Data Integration Challenge: Seeking Guidance on Anaplan Platform



I am currently working on a project that involves integrating external data sources into the Anaplan platform. recently I completed splunk certification and I am facing challenges with efficiently importing and synchronizing large datasets.

Here are a few key points to consider:

  1. Data Volume: The datasets I'm dealing with are substantial, and I'm looking for recommendations on best practices for handling large volumes of data within Anaplan.
  2. Integration Tools: What integration tools have you found most effective for connecting external data sources to Anaplan? I'm exploring different options and would appreciate insights from the community.
  3. Performance Optimization: Are there specific techniques or strategies for optimizing performance during data imports? Any advice on improving the efficiency of data synchronization processes would be valuable.
  4. Error Handling: How do you manage errors during the data integration process? I'm interested in learning about robust error-handling practices to ensure data accuracy and integrity.
  5. Real-time Updates: Is it possible to achieve near real-time updates when integrating data into Anaplan?

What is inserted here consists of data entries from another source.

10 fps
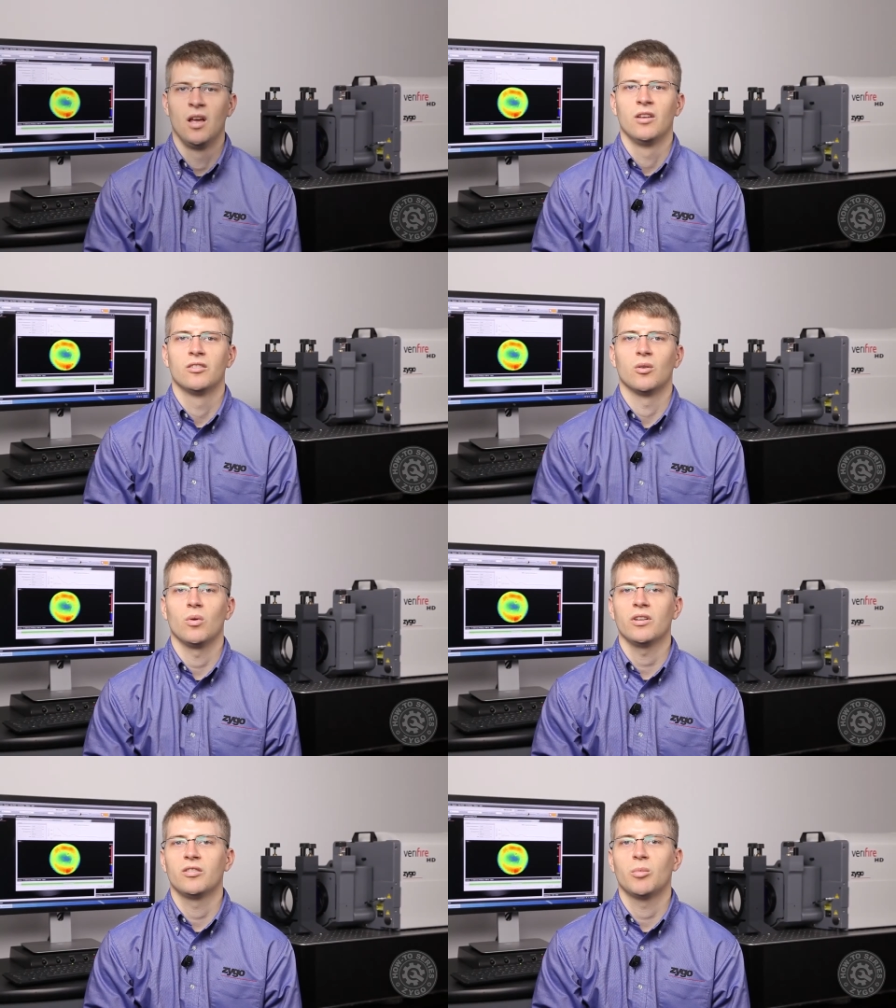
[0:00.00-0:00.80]
So what
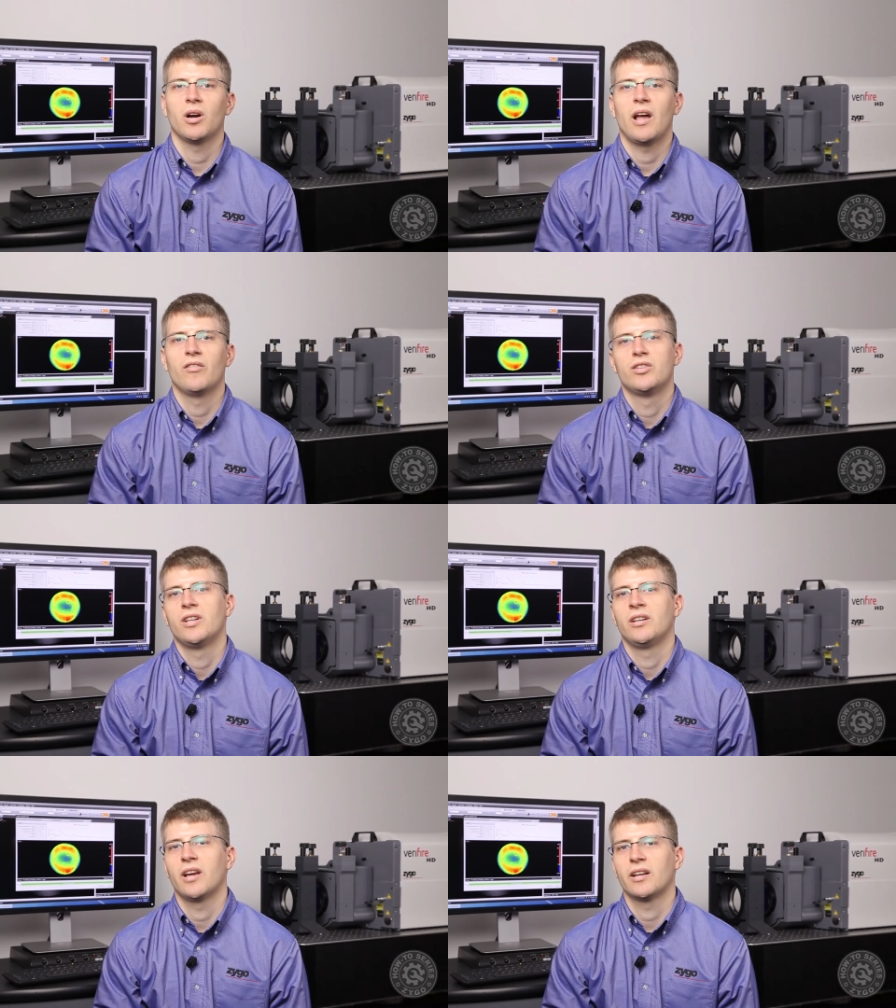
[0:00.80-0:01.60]
does Smart
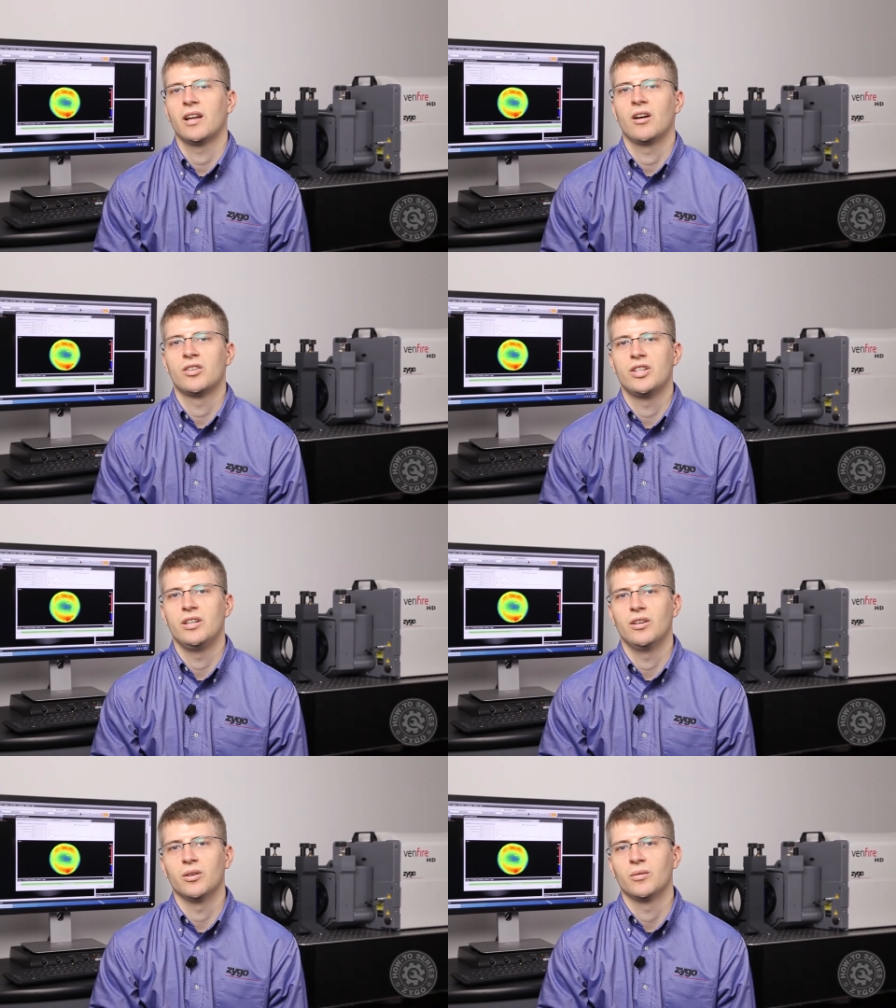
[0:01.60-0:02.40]
Averaging technology
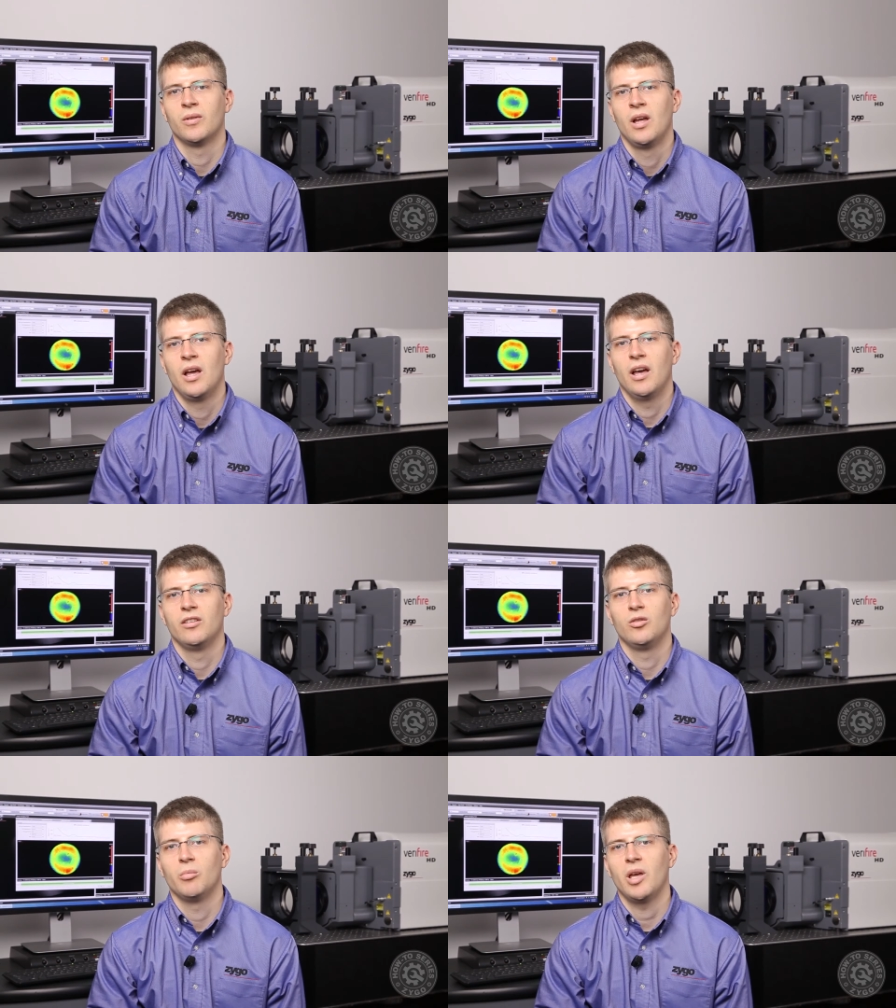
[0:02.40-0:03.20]
do?
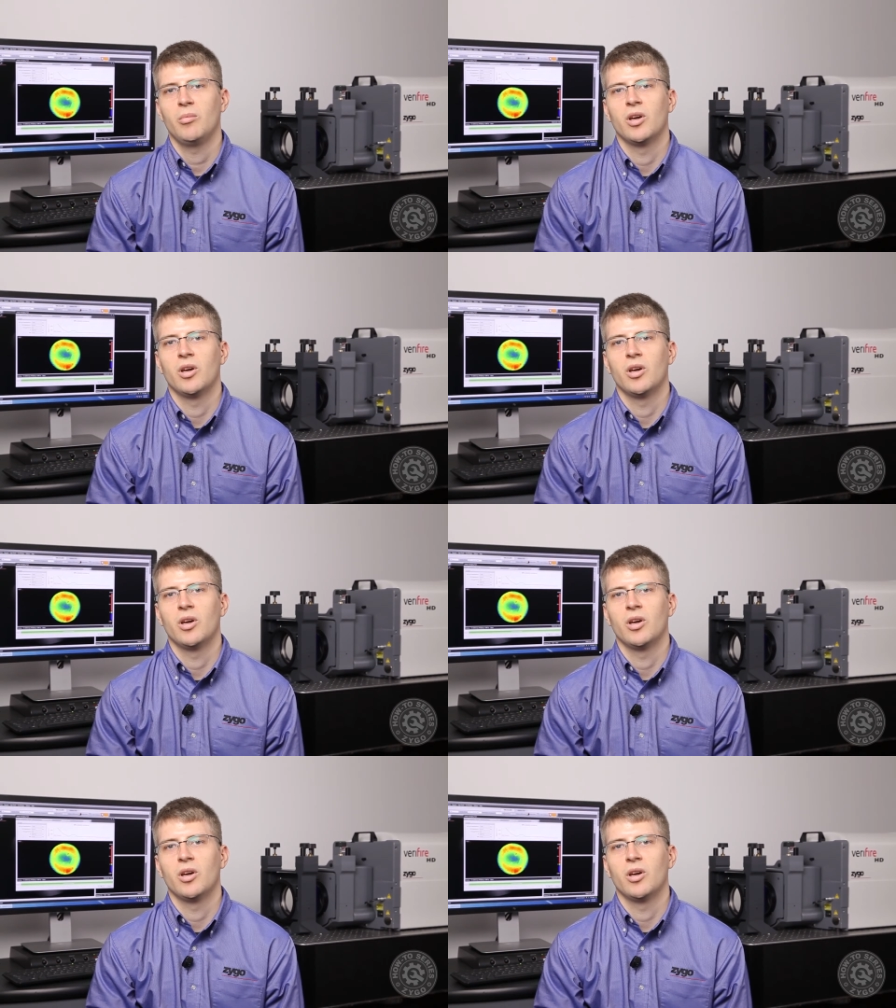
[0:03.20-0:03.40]
As you may be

If so, what approaches or technologies have you successfully implemented?

Thank you in advance!


    • @emma02 : below are some considerations.
    1. Data volume: consider building a Datahub model and, if possible, put the Datahub model on a different workspace (also for performance considerations). Data Preparation it's quite important and try to have as clean data as possible before importing in Anaplan. If possible, try not to use Anaplan as a "cleaning data" tool, even Anplan has these capabilities. Even though Anaplan can handle quite a large amount of data, do not consider Anaplan as a Data Lake. Consider Anaplan as a multi-dimensional CPM/EPM application where the Data Lake/datawarehouse is a data source for Anaplan. However, the principles to import data into Anaplan are similar to the approach to how data is imported into a datawarehouse.
    2. Integration tools: I think one of the most robust (also in error handling) is Anaplan Connect. Just take into account that whatever external sources are, the import into Anaplan is made via a CSV/TXT file. All the integration tools connect to the data source and transform the source dataset into a CSV/TXT file in order to upload and import data into Anaplan. If the data source is a Cloud solution, you can consider CloudWorks. Except for CloudWorks, all the other integration tools need to be triggered outside of Anaplan. Consider organizing the import actions using the Anaplan processes. Usually, the import of data into Anaplan is just a first step that needs to trigger additional steps/imports in the Anaplan model.
    3. Performance optimization: follow the best practices of the building formulas in Anaplan. Take into account that Anaplan is calculating on-the-fly applying all the formula dependencies of the imported data. Consider creating incremental data mechanisms to decrease data imported volumes at a moment in time. Try to have a clear understanding of how Anaplan import actions work and make good use of the flags like "ALL Items" and "Matched Item"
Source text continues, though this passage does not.